**What to produce:** Without leaving out a single line, copy the records exactly.

**Data listing:**

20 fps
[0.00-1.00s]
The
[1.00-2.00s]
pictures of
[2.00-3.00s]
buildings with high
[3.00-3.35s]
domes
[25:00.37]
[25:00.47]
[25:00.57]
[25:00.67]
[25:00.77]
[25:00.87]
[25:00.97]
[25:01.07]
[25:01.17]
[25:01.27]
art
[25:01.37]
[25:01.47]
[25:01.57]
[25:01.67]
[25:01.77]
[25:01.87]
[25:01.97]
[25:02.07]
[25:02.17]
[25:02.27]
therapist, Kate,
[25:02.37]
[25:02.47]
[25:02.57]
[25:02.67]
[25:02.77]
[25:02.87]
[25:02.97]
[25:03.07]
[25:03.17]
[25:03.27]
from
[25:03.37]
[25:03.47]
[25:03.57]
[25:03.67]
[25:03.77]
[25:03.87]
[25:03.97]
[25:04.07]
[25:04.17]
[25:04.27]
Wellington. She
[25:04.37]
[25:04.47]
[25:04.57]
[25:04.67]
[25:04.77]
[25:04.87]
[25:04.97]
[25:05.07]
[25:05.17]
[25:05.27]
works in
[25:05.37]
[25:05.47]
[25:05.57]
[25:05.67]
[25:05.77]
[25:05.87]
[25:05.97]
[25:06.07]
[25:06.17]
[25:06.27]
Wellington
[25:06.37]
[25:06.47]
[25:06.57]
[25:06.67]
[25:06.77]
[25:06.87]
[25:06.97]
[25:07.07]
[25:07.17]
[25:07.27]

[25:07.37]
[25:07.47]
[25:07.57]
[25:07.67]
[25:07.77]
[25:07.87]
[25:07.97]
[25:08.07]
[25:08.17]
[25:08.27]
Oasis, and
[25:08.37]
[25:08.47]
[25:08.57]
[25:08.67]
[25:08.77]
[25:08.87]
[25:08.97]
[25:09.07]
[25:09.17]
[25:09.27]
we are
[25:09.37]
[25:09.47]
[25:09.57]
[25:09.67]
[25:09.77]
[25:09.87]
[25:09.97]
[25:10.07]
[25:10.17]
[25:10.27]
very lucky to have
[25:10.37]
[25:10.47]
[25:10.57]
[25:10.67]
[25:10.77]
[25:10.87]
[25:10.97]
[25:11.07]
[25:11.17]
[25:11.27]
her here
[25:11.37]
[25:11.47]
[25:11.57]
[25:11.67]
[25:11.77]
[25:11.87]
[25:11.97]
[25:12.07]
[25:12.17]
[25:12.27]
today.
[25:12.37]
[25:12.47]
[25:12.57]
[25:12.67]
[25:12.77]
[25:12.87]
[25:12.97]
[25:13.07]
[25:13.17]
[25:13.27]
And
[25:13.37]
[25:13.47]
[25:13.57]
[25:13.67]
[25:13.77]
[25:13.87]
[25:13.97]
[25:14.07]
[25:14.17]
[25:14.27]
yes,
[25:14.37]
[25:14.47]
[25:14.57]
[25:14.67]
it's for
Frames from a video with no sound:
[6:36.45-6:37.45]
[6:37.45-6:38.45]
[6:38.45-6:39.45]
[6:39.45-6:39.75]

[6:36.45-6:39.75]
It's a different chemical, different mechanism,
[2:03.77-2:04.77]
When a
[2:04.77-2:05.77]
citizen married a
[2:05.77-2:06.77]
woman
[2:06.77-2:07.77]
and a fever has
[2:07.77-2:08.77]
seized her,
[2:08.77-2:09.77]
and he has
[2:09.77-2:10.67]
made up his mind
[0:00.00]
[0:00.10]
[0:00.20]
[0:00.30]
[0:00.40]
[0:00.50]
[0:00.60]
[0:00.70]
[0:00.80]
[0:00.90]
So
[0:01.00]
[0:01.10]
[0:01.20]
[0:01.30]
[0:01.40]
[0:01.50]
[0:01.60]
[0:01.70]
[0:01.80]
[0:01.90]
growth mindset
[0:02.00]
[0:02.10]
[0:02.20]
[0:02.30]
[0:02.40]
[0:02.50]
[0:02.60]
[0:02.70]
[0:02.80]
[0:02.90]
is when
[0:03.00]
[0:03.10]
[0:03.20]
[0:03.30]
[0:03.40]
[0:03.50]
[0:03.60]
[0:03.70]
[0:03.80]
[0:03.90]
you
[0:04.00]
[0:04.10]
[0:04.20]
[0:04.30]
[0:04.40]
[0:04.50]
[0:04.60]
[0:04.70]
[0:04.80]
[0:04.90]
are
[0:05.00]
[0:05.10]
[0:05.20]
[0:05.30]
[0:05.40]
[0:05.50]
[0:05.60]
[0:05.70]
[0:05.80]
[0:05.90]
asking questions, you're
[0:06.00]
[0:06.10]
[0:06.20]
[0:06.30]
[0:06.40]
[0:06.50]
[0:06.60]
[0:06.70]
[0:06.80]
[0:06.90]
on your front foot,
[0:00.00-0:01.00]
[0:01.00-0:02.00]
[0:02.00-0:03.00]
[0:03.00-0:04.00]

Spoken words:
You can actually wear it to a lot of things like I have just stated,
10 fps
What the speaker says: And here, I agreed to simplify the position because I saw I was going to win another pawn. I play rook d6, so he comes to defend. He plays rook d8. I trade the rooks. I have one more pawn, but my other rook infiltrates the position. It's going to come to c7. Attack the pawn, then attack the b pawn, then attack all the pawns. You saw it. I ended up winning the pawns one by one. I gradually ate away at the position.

**Reply:**
20 fps
[0.00-1.00s]
The
[1.00-2.00s]
pictures of
[2.00-3.00s]
buildings with high
[3.00-3.35s]
domes
[25:00.37]
[25:00.47]
[25:00.57]
[25:00.67]
[25:00.77]
[25:00.87]
[25:00.97]
[25:01.07]
[25:01.17]
[25:01.27]
art
[25:01.37]
[25:01.47]
[25:01.57]
[25:01.67]
[25:01.77]
[25:01.87]
[25:01.97]
[25:02.07]
[25:02.17]
[25:02.27]
therapist, Kate,
[25:02.37]
[25:02.47]
[25:02.57]
[25:02.67]
[25:02.77]
[25:02.87]
[25:02.97]
[25:03.07]
[25:03.17]
[25:03.27]
from
[25:03.37]
[25:03.47]
[25:03.57]
[25:03.67]
[25:03.77]
[25:03.87]
[25:03.97]
[25:04.07]
[25:04.17]
[25:04.27]
Wellington. She
[25:04.37]
[25:04.47]
[25:04.57]
[25:04.67]
[25:04.77]
[25:04.87]
[25:04.97]
[25:05.07]
[25:05.17]
[25:05.27]
works in
[25:05.37]
[25:05.47]
[25:05.57]
[25:05.67]
[25:05.77]
[25:05.87]
[25:05.97]
[25:06.07]
[25:06.17]
[25:06.27]
Wellington
[25:06.37]
[25:06.47]
[25:06.57]
[25:06.67]
[25:06.77]
[25:06.87]
[25:06.97]
[25:07.07]
[25:07.17]
[25:07.27]

[25:07.37]
[25:07.47]
[25:07.57]
[25:07.67]
[25:07.77]
[25:07.87]
[25:07.97]
[25:08.07]
[25:08.17]
[25:08.27]
Oasis, and
[25:08.37]
[25:08.47]
[25:08.57]
[25:08.67]
[25:08.77]
[25:08.87]
[25:08.97]
[25:09.07]
[25:09.17]
[25:09.27]
we are
[25:09.37]
[25:09.47]
[25:09.57]
[25:09.67]
[25:09.77]
[25:09.87]
[25:09.97]
[25:10.07]
[25:10.17]
[25:10.27]
very lucky to have
[25:10.37]
[25:10.47]
[25:10.57]
[25:10.67]
[25:10.77]
[25:10.87]
[25:10.97]
[25:11.07]
[25:11.17]
[25:11.27]
her here
[25:11.37]
[25:11.47]
[25:11.57]
[25:11.67]
[25:11.77]
[25:11.87]
[25:11.97]
[25:12.07]
[25:12.17]
[25:12.27]
today.
[25:12.37]
[25:12.47]
[25:12.57]
[25:12.67]
[25:12.77]
[25:12.87]
[25:12.97]
[25:13.07]
[25:13.17]
[25:13.27]
And
[25:13.37]
[25:13.47]
[25:13.57]
[25:13.67]
[25:13.77]
[25:13.87]
[25:13.97]
[25:14.07]
[25:14.17]
[25:14.27]
yes,
[25:14.37]
[25:14.47]
[25:14.57]
[25:14.67]
it's for
Frames from a video with no sound:
[6:36.45-6:37.45]
[6:37.45-6:38.45]
[6:38.45-6:39.45]
[6:39.45-6:39.75]

[6:36.45-6:39.75]
It's a different chemical, different mechanism,
[2:03.77-2:04.77]
When a
[2:04.77-2:05.77]
citizen married a
[2:05.77-2:06.77]
woman
[2:06.77-2:07.77]
and a fever has
[2:07.77-2:08.77]
seized her,
[2:08.77-2:09.77]
and he has
[2:09.77-2:10.67]
made up his mind
[0:00.00]
[0:00.10]
[0:00.20]
[0:00.30]
[0:00.40]
[0:00.50]
[0:00.60]
[0:00.70]
[0:00.80]
[0:00.90]
So
[0:01.00]
[0:01.10]
[0:01.20]
[0:01.30]
[0:01.40]
[0:01.50]
[0:01.60]
[0:01.70]
[0:01.80]
[0:01.90]
growth mindset
[0:02.00]
[0:02.10]
[0:02.20]
[0:02.30]
[0:02.40]
[0:02.50]
[0:02.60]
[0:02.70]
[0:02.80]
[0:02.90]
is when
[0:03.00]
[0:03.10]
[0:03.20]
[0:03.30]
[0:03.40]
[0:03.50]
[0:03.60]
[0:03.70]
[0:03.80]
[0:03.90]
you
[0:04.00]
[0:04.10]
[0:04.20]
[0:04.30]
[0:04.40]
[0:04.50]
[0:04.60]
[0:04.70]
[0:04.80]
[0:04.90]
are
[0:05.00]
[0:05.10]
[0:05.20]
[0:05.30]
[0:05.40]
[0:05.50]
[0:05.60]
[0:05.70]
[0:05.80]
[0:05.90]
asking questions, you're
[0:06.00]
[0:06.10]
[0:06.20]
[0:06.30]
[0:06.40]
[0:06.50]
[0:06.60]
[0:06.70]
[0:06.80]
[0:06.90]
on your front foot,
[0:00.00-0:01.00]
[0:01.00-0:02.00]
[0:02.00-0:03.00]
[0:03.00-0:04.00]

Spoken words:
You can actually wear it to a lot of things like I have just stated,
10 fps
What the speaker says: And here, I agreed to simplify the position because I saw I was going to win another pawn. I play rook d6, so he comes to defend. He plays rook d8. I trade the rooks. I have one more pawn, but my other rook infiltrates the position. It's going to come to c7. Attack the pawn, then attack the b pawn, then attack all the pawns. You saw it. I ended up winning the pawns one by one. I gradually ate away at the position.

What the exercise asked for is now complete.